Pada masa lalu, lakon yang dimainkan dalam Topeng Dalang banyak mengambil kisah Panji atau kisah-kisah seperti Damar Wulan. Namun dalam perkembangannya, kisah-kisah yang dipentaskan saat ini banyak mengambil cerita dari epik Ramayana dan Mahabharata, dengan ditambah cerita-cerita carangan yang tokoh-tokohnya tetap merupakan tokoh-tokoh Ramayana atau Mahabharata.
Dalam setiap pementasan kisah Mahabharata lebih sering ditampilkan. Karena kisah-kisah dalam Mahabharata terdapat lebih banyak pertentangan, perseteruan dan konflik. Konflik multi dimensi, dari masalah cinta, perang saudara, perebutan tahta, ideologi maupun pertentangan antara anak dengan orang tua, murid dengan guru, saudara dengan saudara.
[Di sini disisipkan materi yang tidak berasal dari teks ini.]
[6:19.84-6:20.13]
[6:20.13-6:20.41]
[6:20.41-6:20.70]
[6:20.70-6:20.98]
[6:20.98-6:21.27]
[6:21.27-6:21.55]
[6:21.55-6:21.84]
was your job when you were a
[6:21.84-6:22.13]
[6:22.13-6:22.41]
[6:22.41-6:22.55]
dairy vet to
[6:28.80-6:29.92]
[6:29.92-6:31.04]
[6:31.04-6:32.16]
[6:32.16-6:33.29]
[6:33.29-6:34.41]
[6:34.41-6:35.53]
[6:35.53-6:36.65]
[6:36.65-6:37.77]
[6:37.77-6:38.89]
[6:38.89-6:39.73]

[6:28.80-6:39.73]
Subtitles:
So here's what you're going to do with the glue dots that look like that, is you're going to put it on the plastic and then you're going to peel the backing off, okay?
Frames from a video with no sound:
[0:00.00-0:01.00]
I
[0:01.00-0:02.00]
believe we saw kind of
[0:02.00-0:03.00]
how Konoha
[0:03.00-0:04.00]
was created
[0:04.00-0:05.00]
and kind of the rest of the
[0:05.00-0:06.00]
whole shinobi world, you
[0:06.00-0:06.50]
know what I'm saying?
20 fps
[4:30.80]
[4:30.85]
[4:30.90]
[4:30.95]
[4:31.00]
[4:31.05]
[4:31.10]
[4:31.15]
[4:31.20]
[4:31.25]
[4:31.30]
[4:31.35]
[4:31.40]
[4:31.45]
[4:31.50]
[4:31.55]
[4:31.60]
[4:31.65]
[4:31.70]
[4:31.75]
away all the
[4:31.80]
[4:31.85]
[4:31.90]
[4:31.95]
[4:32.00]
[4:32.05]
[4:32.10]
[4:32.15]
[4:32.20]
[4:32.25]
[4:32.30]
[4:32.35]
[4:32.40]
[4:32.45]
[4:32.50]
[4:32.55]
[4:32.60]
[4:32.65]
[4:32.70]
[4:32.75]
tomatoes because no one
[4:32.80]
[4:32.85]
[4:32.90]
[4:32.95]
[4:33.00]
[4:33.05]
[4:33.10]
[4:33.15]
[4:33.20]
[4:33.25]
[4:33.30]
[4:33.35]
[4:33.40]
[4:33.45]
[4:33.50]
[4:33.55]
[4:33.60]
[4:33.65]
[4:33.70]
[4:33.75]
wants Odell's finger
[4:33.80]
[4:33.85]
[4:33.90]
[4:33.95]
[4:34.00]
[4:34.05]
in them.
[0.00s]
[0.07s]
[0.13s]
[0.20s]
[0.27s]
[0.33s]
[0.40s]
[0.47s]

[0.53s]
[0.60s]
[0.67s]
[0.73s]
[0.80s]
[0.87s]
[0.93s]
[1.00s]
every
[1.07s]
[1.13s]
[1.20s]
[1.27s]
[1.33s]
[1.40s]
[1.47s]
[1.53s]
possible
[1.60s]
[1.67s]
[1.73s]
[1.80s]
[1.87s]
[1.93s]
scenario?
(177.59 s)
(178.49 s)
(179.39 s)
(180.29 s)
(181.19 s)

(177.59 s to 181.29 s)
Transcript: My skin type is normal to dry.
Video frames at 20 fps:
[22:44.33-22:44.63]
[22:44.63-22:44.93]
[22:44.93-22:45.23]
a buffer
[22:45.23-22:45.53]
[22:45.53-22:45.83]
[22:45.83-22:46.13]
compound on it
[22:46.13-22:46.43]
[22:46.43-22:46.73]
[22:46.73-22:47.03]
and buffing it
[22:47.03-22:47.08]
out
Konflik-konflik tersebut dibumbui dengan adu kedigdayaan, baik berupa senjata mustika maupun kesaktian yang dimiliki oleh para ksatria.
Sebagai media dakwah, ceritera dalam epik Mahabharata telah dimodifikasi demikian rupa. Tokoh-tokoh dan alur cerita tetap sama. Namun isi maupun filosofinya diubah menjadi cerita yang bernuansa dan bernafaskan nilai-nilai Islam. Hal ini dapat dibuktikan dalam cerita Mustakaweni atau Hilangnya Jimat Kalimosodo. Jimat Kalimosodo adalah sebuah senjata pusaka yang berkekuatan istimewa yang dapat digunakan untuk maksud apa saja sesuai dengan kehendak pemiliknya.
Cerita jimat Kalimosodo adalah asli buatan Demak. Maksudnya ‘ Azimah = Jimat (sesuatu yang bertuah/sakti). Sada = Syahadat (Persaksian, bukti diri), jimat Kalimosodo berarti Azimah Kalimat Syahadah, mempunyai kesaktian luar biasa dan dimiliki oleh keluarga-keluarga yang baik seperti Pandawa. Sedangkan Pandawa Lima, ada yang mengartikan Rukun Islam yang lima, atau Lima Waktu Sholat dan lain-lain.